◆ Activity: Could you say how many lines in the entries contain the string "video"? Give only that number.

Records from a dataset
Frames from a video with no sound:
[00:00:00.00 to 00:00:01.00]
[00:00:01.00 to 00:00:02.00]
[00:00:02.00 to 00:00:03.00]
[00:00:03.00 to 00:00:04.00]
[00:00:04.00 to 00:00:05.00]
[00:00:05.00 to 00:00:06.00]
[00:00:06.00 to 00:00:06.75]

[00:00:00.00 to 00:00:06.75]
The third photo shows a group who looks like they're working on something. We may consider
...
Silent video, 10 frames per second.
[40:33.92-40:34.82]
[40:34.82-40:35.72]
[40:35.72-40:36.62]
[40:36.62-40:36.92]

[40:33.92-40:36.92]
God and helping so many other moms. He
--
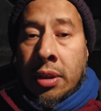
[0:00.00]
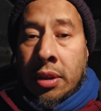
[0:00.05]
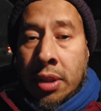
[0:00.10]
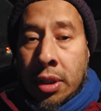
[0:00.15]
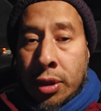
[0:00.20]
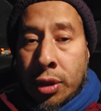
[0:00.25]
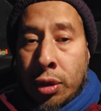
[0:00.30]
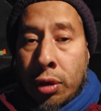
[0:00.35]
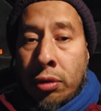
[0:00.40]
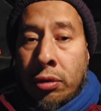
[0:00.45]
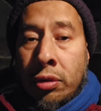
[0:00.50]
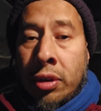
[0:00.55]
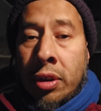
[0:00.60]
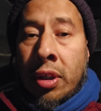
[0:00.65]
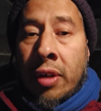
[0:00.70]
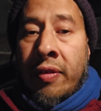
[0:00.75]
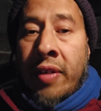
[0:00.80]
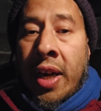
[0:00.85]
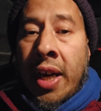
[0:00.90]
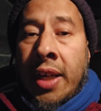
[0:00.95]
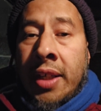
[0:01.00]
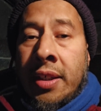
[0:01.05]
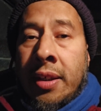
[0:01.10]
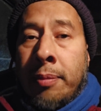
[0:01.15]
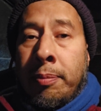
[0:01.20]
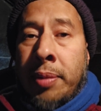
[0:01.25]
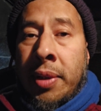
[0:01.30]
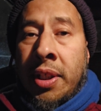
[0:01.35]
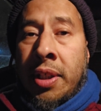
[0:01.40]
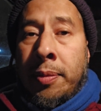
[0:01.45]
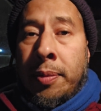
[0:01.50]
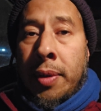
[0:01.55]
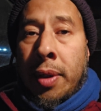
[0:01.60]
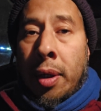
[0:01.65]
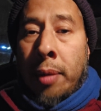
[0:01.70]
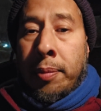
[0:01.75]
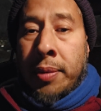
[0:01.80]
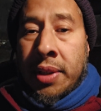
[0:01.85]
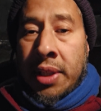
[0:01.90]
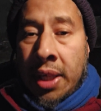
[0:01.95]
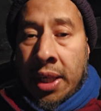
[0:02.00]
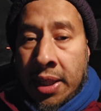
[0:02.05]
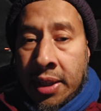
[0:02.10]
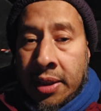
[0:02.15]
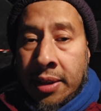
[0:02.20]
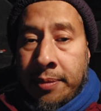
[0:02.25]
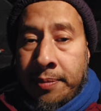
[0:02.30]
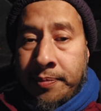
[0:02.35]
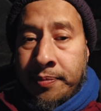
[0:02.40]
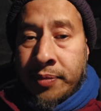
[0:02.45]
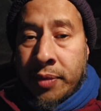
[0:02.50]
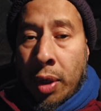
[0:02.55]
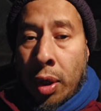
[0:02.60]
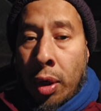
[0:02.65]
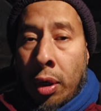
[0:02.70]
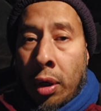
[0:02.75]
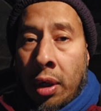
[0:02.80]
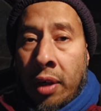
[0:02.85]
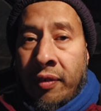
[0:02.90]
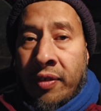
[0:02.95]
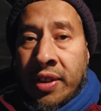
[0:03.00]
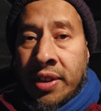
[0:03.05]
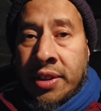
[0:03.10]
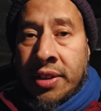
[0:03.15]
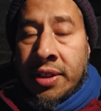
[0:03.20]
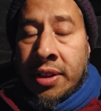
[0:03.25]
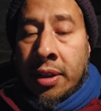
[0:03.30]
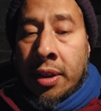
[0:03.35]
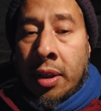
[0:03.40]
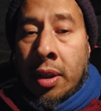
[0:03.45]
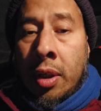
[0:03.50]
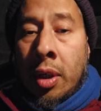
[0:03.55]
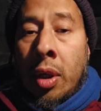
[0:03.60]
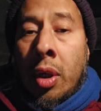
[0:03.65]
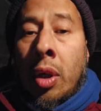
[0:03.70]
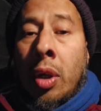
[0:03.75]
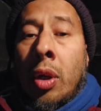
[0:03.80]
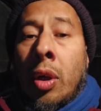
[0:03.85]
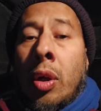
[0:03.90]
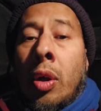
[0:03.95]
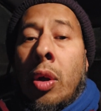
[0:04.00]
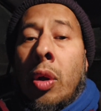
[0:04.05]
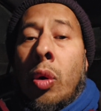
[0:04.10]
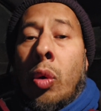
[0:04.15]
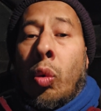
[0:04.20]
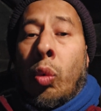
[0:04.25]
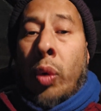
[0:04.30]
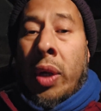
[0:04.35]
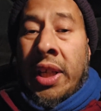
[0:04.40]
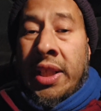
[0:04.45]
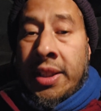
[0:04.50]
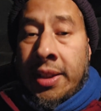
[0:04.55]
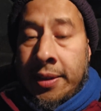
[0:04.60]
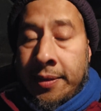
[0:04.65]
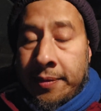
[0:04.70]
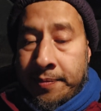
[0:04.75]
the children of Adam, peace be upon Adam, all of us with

◆ Your response: 2